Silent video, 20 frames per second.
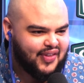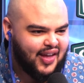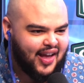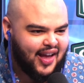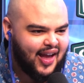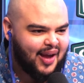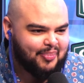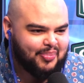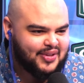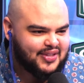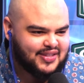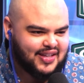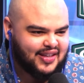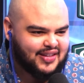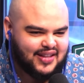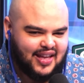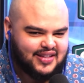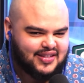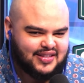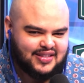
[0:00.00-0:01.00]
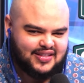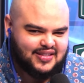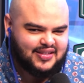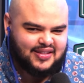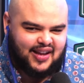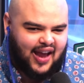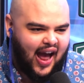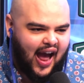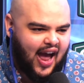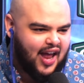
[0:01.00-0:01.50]
that happens. Like that's just
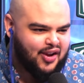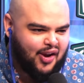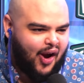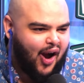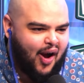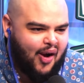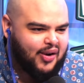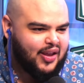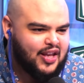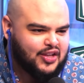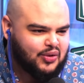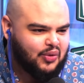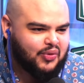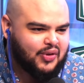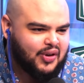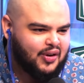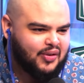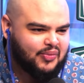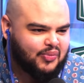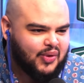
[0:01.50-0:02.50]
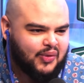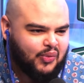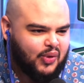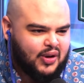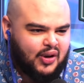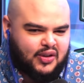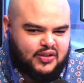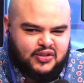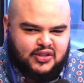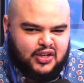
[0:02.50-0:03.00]
I know how it is over here. We,
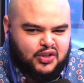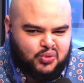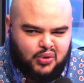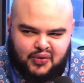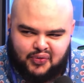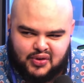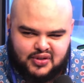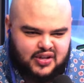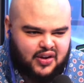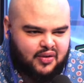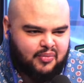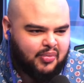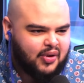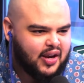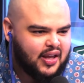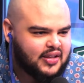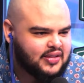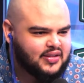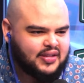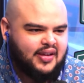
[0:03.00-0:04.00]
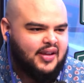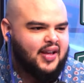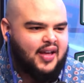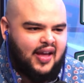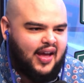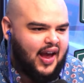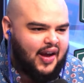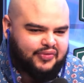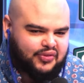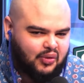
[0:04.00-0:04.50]
we it's Detroit versus everybody. It's
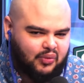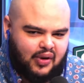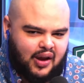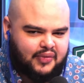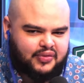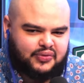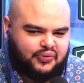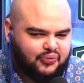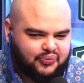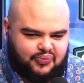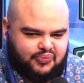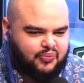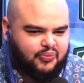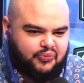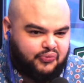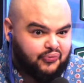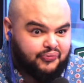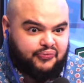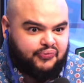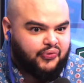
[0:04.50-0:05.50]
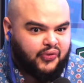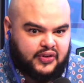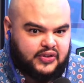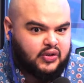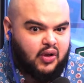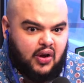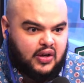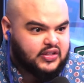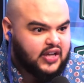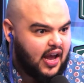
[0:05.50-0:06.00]
after refs for
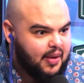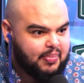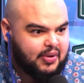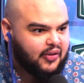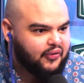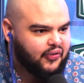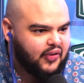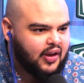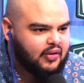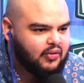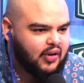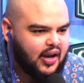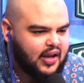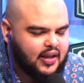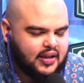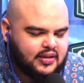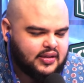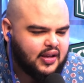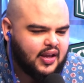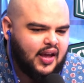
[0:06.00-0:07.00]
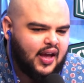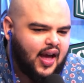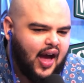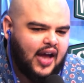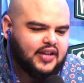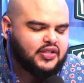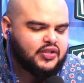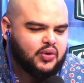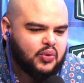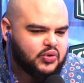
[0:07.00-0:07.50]
as long as I've been a fan, right? And
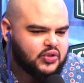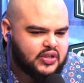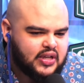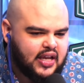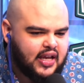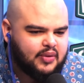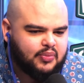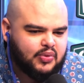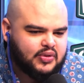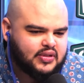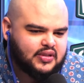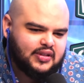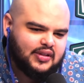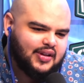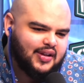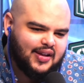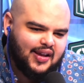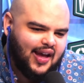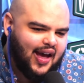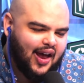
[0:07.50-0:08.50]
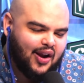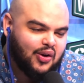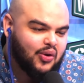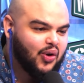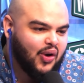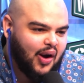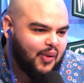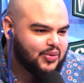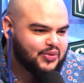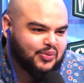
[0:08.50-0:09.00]
I just knew Sneed was I don't
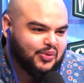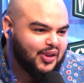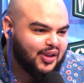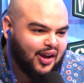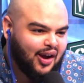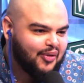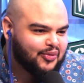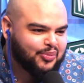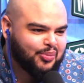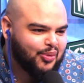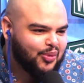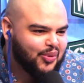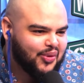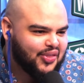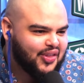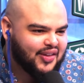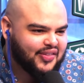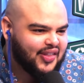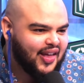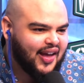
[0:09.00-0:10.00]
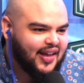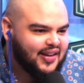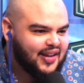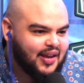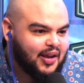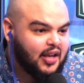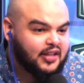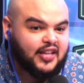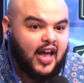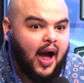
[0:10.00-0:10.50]
know. I was really comfortable with like that.
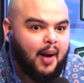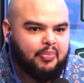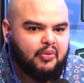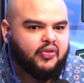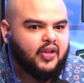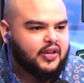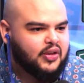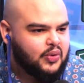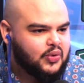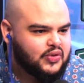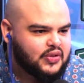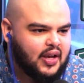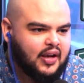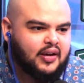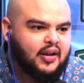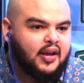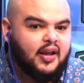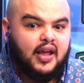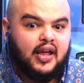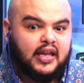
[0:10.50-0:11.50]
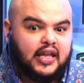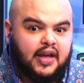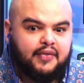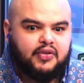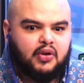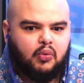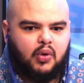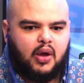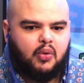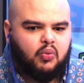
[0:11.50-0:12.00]
On top of like you said,
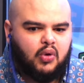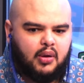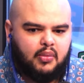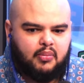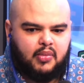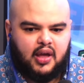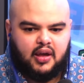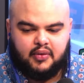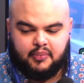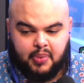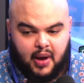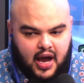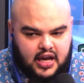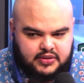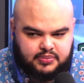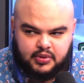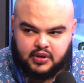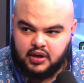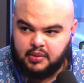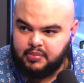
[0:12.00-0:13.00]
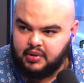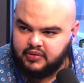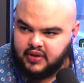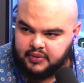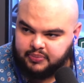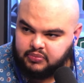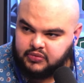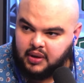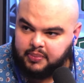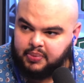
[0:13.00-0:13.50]
giving away what may possibly could have been
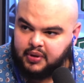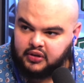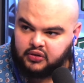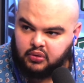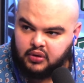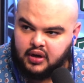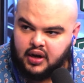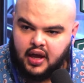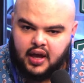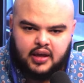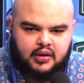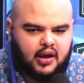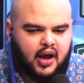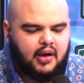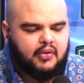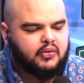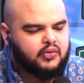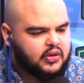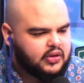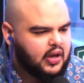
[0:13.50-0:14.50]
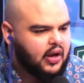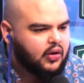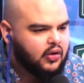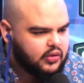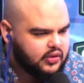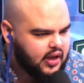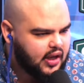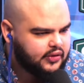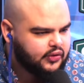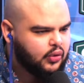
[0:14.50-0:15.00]
that, that pick 29. Uh, they
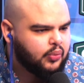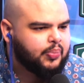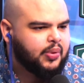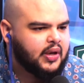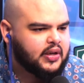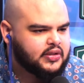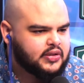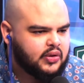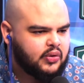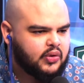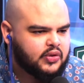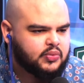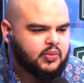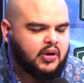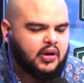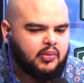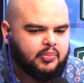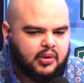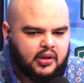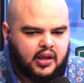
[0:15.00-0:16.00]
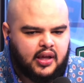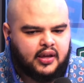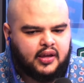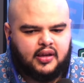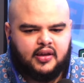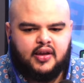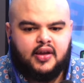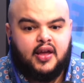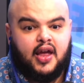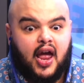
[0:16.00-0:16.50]
heard day two picks too as well, but like,
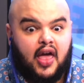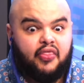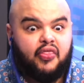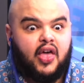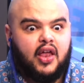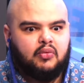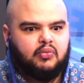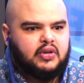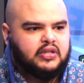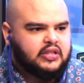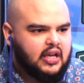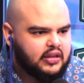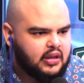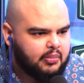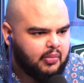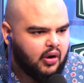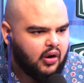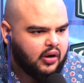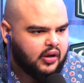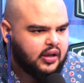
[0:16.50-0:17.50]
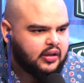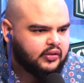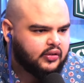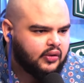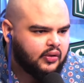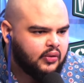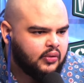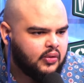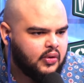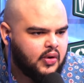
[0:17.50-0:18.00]
and then resetting the market
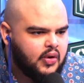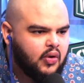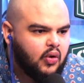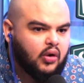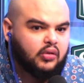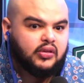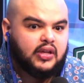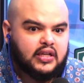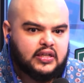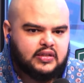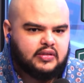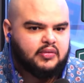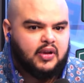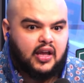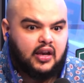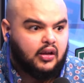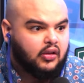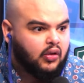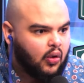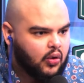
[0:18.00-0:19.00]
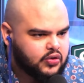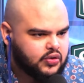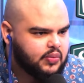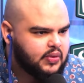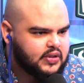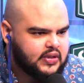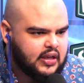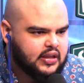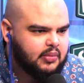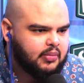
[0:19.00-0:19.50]
too, or at least getting close to
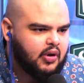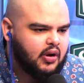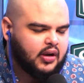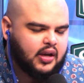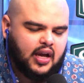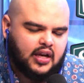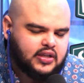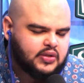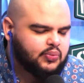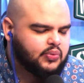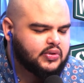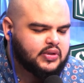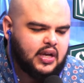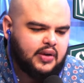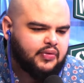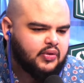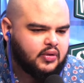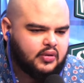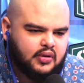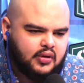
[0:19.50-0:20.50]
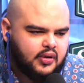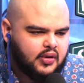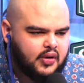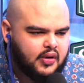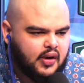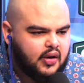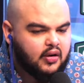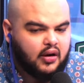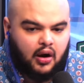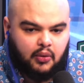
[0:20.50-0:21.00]
resetting the market. I just was never
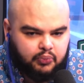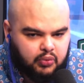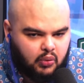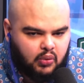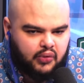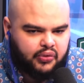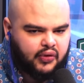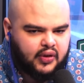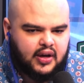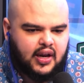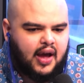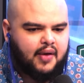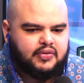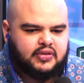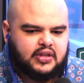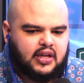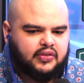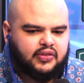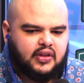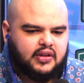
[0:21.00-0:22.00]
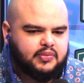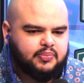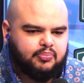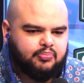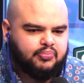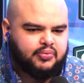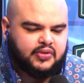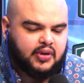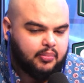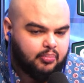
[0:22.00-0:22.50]
comfortable with it, and obviously I think
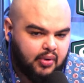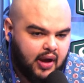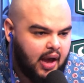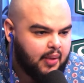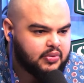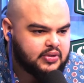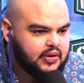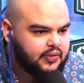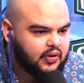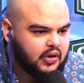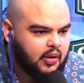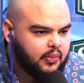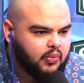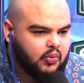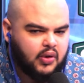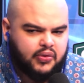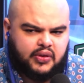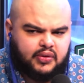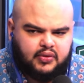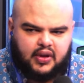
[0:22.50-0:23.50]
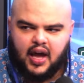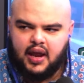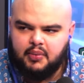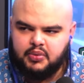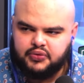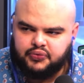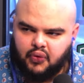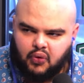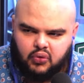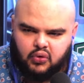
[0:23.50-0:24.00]
some Brad was never comfortable with it. He kind of
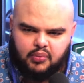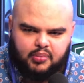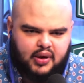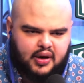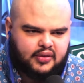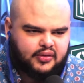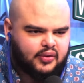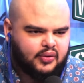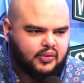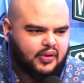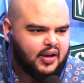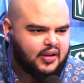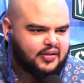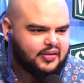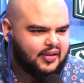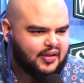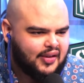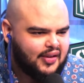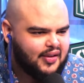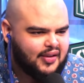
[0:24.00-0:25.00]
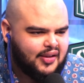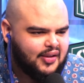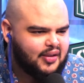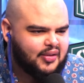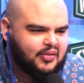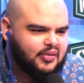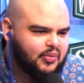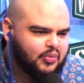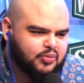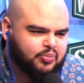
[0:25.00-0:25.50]
was vocal about it too. I,
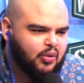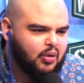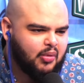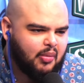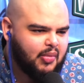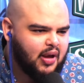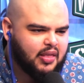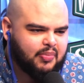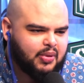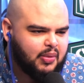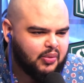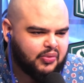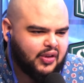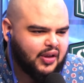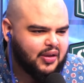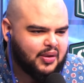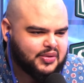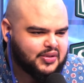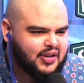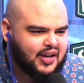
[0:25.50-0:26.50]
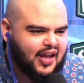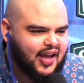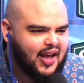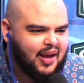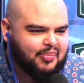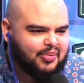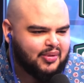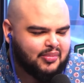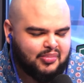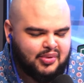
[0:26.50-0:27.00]
it was blowing my mind that people think that was going to
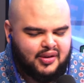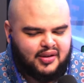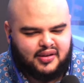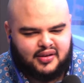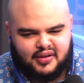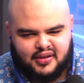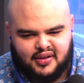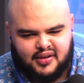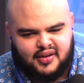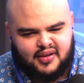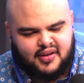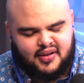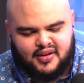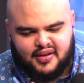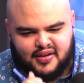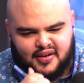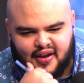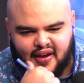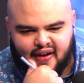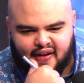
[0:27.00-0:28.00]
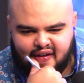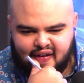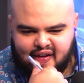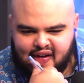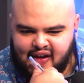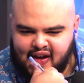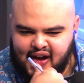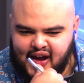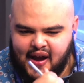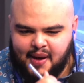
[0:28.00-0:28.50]
happen, but yeah,
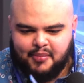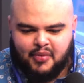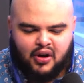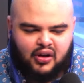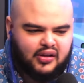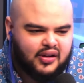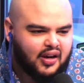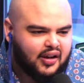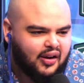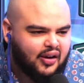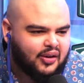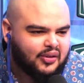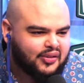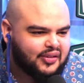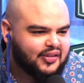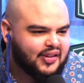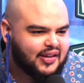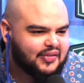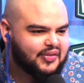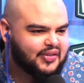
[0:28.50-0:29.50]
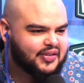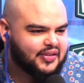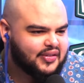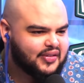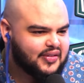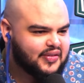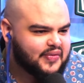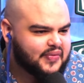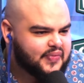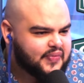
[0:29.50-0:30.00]
I'm all in on Carlton Davis.
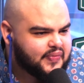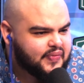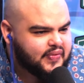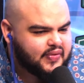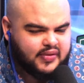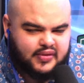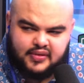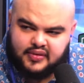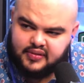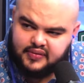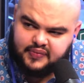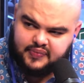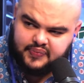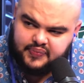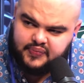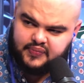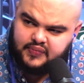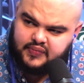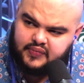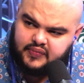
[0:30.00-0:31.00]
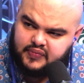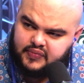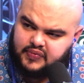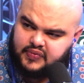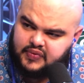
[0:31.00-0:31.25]
And this is a guy who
━━━
EXERCISE OBJECTIVE —
The task calls for all records to be set down precisely, excluding any images.

RESPONSE AREA —
Silent video, 20 frames per second.
[0:00.00-0:01.00]
[0:01.00-0:01.50]
that happens. Like that's just
[0:01.50-0:02.50]
[0:02.50-0:03.00]
I know how it is over here. We,
[0:03.00-0:04.00]
[0:04.00-0:04.50]
we it's Detroit versus everybody. It's
[0:04.50-0:05.50]
[0:05.50-0:06.00]
after refs for
[0:06.00-0:07.00]
[0:07.00-0:07.50]
as long as I've been a fan, right? And
[0:07.50-0:08.50]
[0:08.50-0:09.00]
I just knew Sneed was I don't
[0:09.00-0:10.00]
[0:10.00-0:10.50]
know. I was really comfortable with like that.
[0:10.50-0:11.50]
[0:11.50-0:12.00]
On top of like you said,
[0:12.00-0:13.00]
[0:13.00-0:13.50]
giving away what may possibly could have been
[0:13.50-0:14.50]
[0:14.50-0:15.00]
that, that pick 29. Uh, they
[0:15.00-0:16.00]
[0:16.00-0:16.50]
heard day two picks too as well, but like,
[0:16.50-0:17.50]
[0:17.50-0:18.00]
and then resetting the market
[0:18.00-0:19.00]
[0:19.00-0:19.50]
too, or at least getting close to
[0:19.50-0:20.50]
[0:20.50-0:21.00]
resetting the market. I just was never
[0:21.00-0:22.00]
[0:22.00-0:22.50]
comfortable with it, and obviously I think
[0:22.50-0:23.50]
[0:23.50-0:24.00]
some Brad was never comfortable with it. He kind of
[0:24.00-0:25.00]
[0:25.00-0:25.50]
was vocal about it too. I,
[0:25.50-0:26.50]
[0:26.50-0:27.00]
it was blowing my mind that people think that was going to
[0:27.00-0:28.00]
[0:28.00-0:28.50]
happen, but yeah,
[0:28.50-0:29.50]
[0:29.50-0:30.00]
I'm all in on Carlton Davis.
[0:30.00-0:31.00]
[0:31.00-0:31.25]
And this is a guy who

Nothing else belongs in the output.